Gibbs saw the answer in those innocent green eyes even as he spoke. "You have some idea, at least a pretty strong theory. So speak up."
McGee studied him. For the first time since Gibbs sat down his gaze stayed steady – he didn't look away or distract himself with the coffee or anything else.
After a moment Gibbs realized that McGee wasn't hesitating to speak up, he was genuinely searching Gibbs for something. Like a lost kid, Gibbs thought suddenly and then couldn't shake the image, who was checking a stranger for a badge before admitting that he was lost.
Wasn't too hard to figure out what he was looking for. Gibbs had his share of secrets, and he knew first hand how complicated it could be when one of those secrets came to light.
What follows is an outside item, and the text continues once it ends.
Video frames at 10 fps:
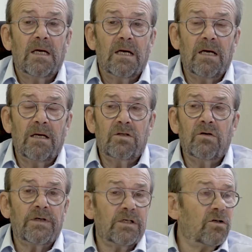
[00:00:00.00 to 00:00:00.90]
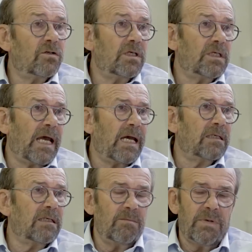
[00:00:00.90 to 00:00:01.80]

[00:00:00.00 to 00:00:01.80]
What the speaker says: Juvenile Justice Act in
He wasn't as obvious about it as someone like McGee, of course, but he had found himself studying people in his own life, wondering how their opinions towards him might have changed.
He returned McGee's gaze easily. Wasn't hard to look at the kid as if nothing had changed, especially since nothing really had changed.
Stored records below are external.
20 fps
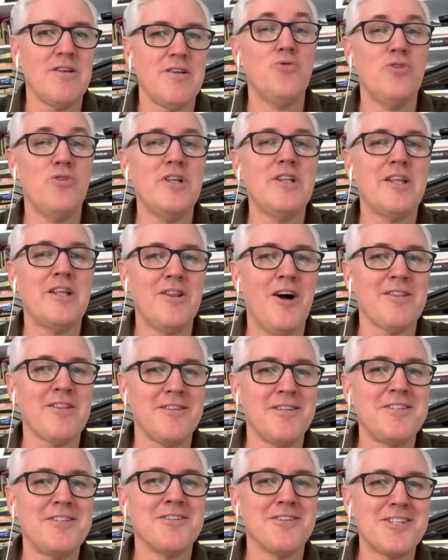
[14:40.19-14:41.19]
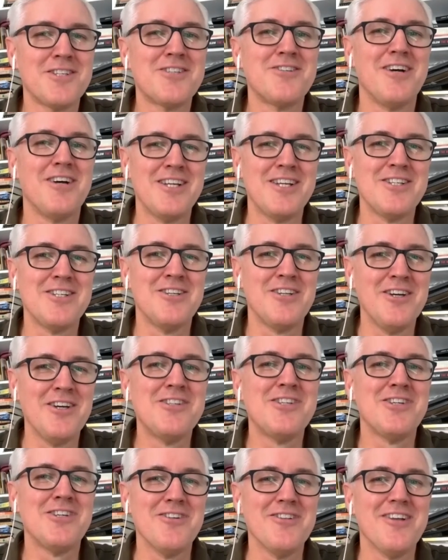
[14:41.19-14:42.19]
you really like this illustration,
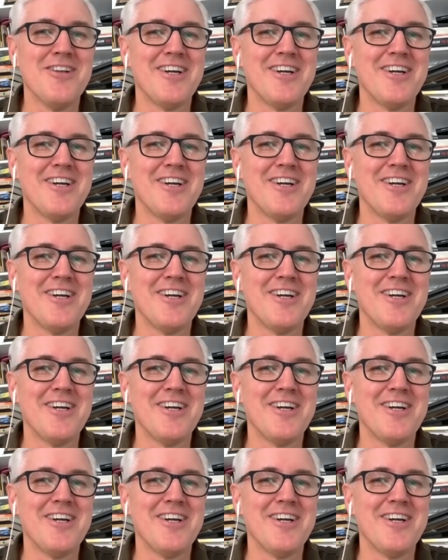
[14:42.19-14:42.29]
don't you?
McGee's eyes dropped after a minute. "I heard you, you know."
"Back at the apartment." McGee's voice was quiet. "I sat there waiting, knowing you would walk back there and see me and everything would..." He shook his head. "But I heard what you said to that cop. About Nate."
Gibbs smiled grimly. Wasn't his finest hour, maybe – slamming a cop against a wall and bitching at him about the priority that someone's sexual preference ought to have wasn't the most professional behavior in the world.
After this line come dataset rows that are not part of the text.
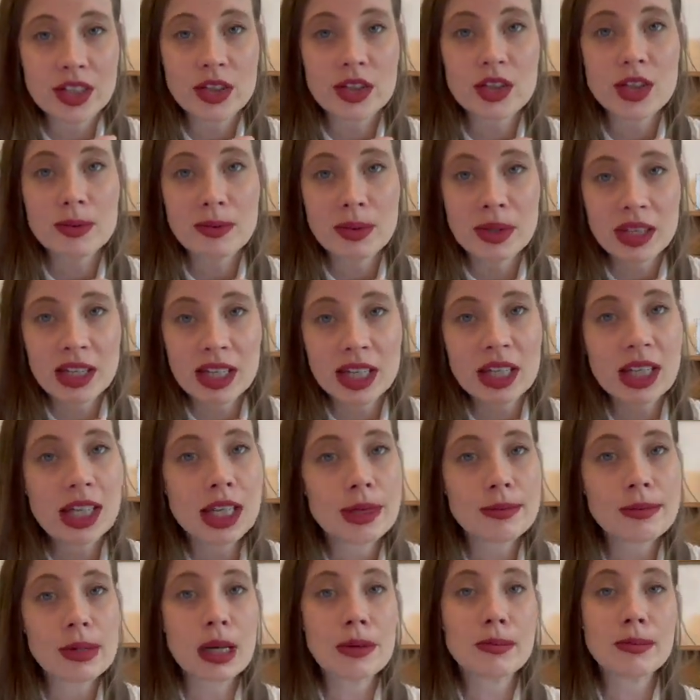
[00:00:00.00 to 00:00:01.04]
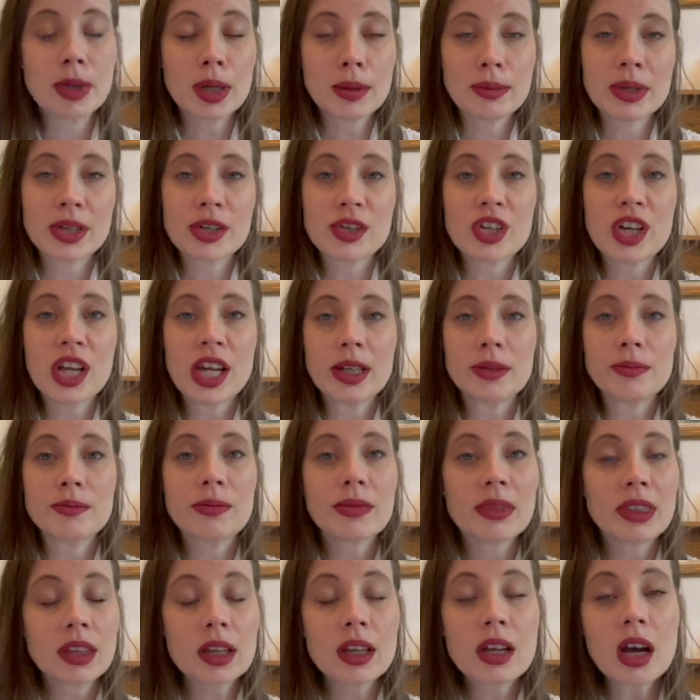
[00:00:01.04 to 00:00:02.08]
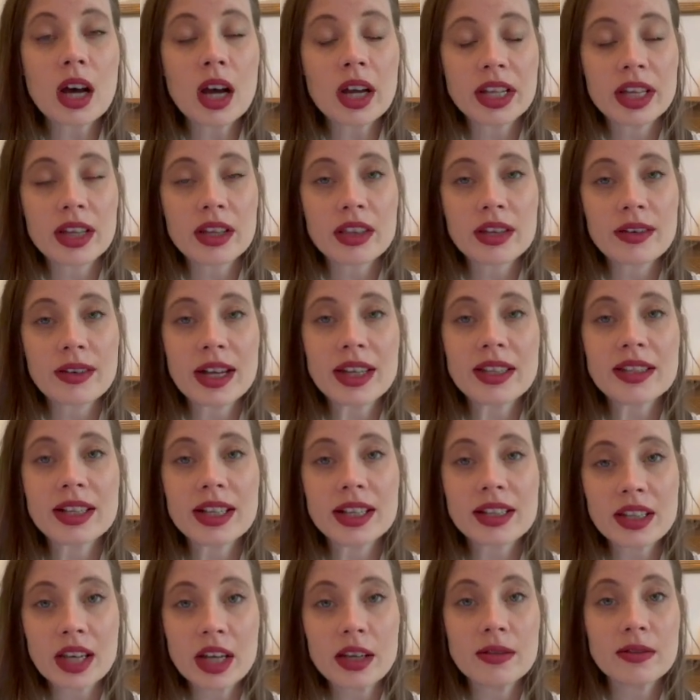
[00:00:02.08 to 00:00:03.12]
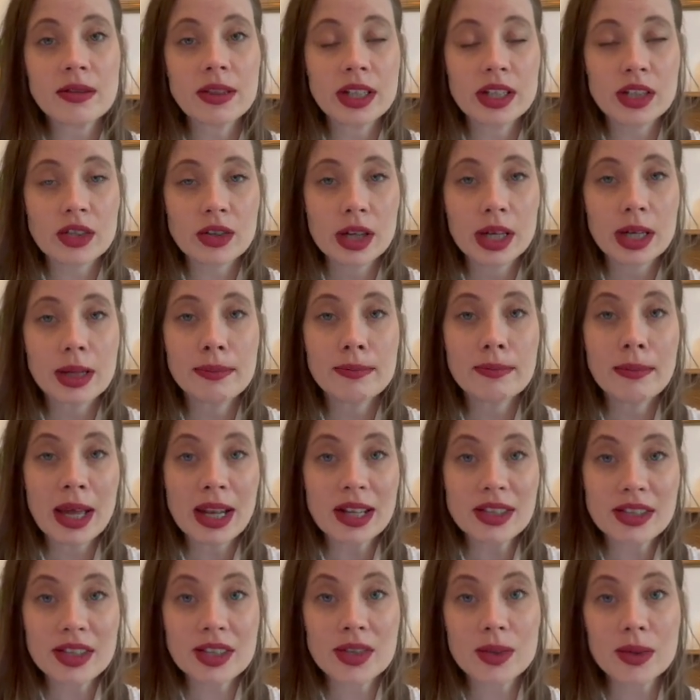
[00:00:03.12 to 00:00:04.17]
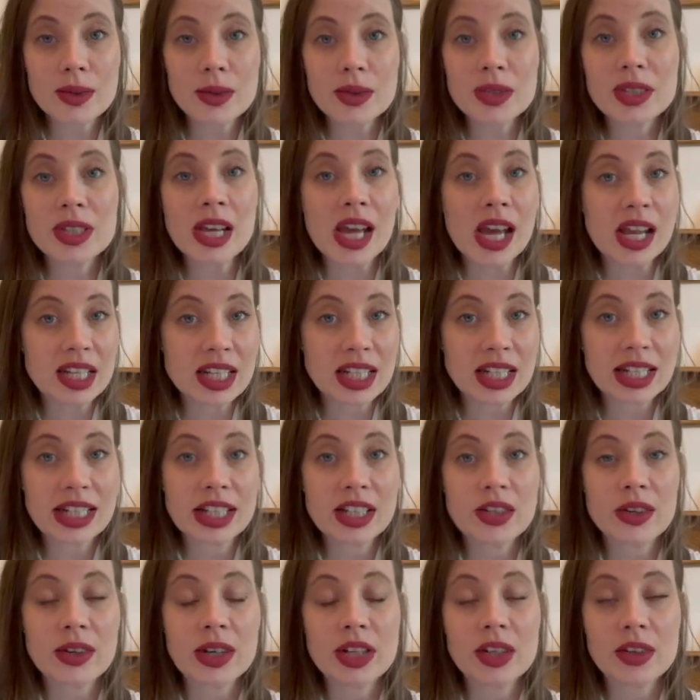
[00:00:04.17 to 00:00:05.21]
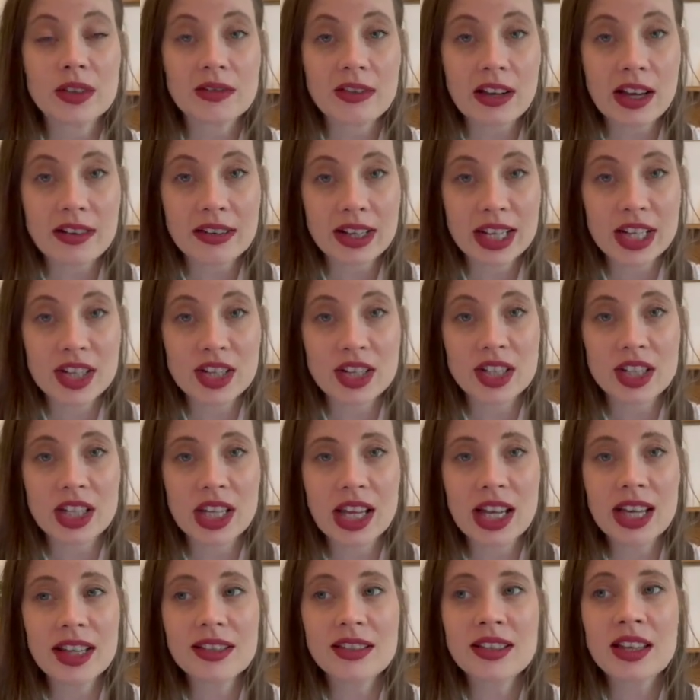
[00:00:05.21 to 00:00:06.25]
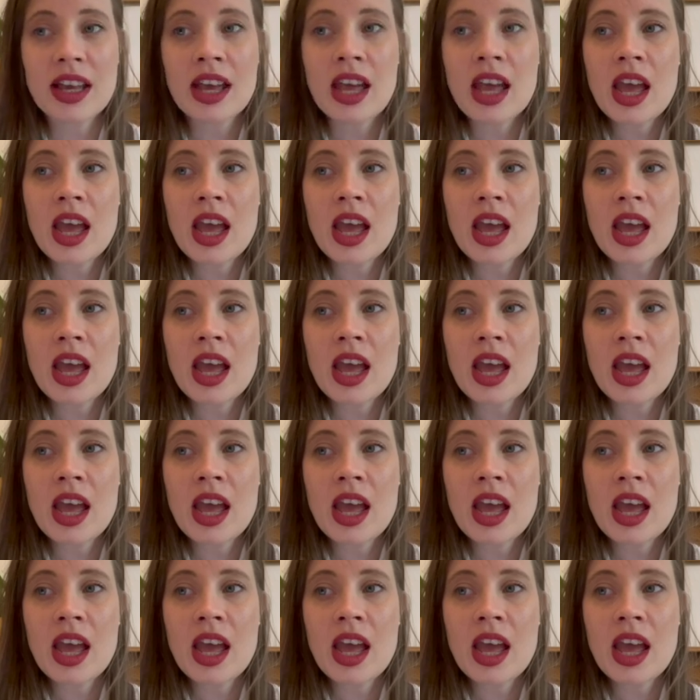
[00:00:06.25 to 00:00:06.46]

you should be thinking about publishing in cardiothoracics, hopefully during med school, certainly during your foundation years.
But he meant it at the time, and he didn't regret it in hindsight.
"Thanks." He really didn't regret it right then, when McGee looked up with a sad ghost of a smile. "For saying it, and meaning it, even without knowing I was there."
Gibbs shrugged. "Truth is truth, regardless of the audience."
McGee sat back, slipping his hands from the coffee cup to the edge of the table. He drew in a breath. "I don't know who killed Nate," he said suddenly, his voice stronger than it had been all day. "But...whoever it is..." He drew in a breath. "They've killed before."
Gibbs frowned. "Opinion?"
McGee shook his head. "Research. They've killed at least four other men."
Gibbs shoulders went back as he straightened in his chair. He studied McGee with sudden sharpness. How the hell did he do research on killers who only struck a few hours ago?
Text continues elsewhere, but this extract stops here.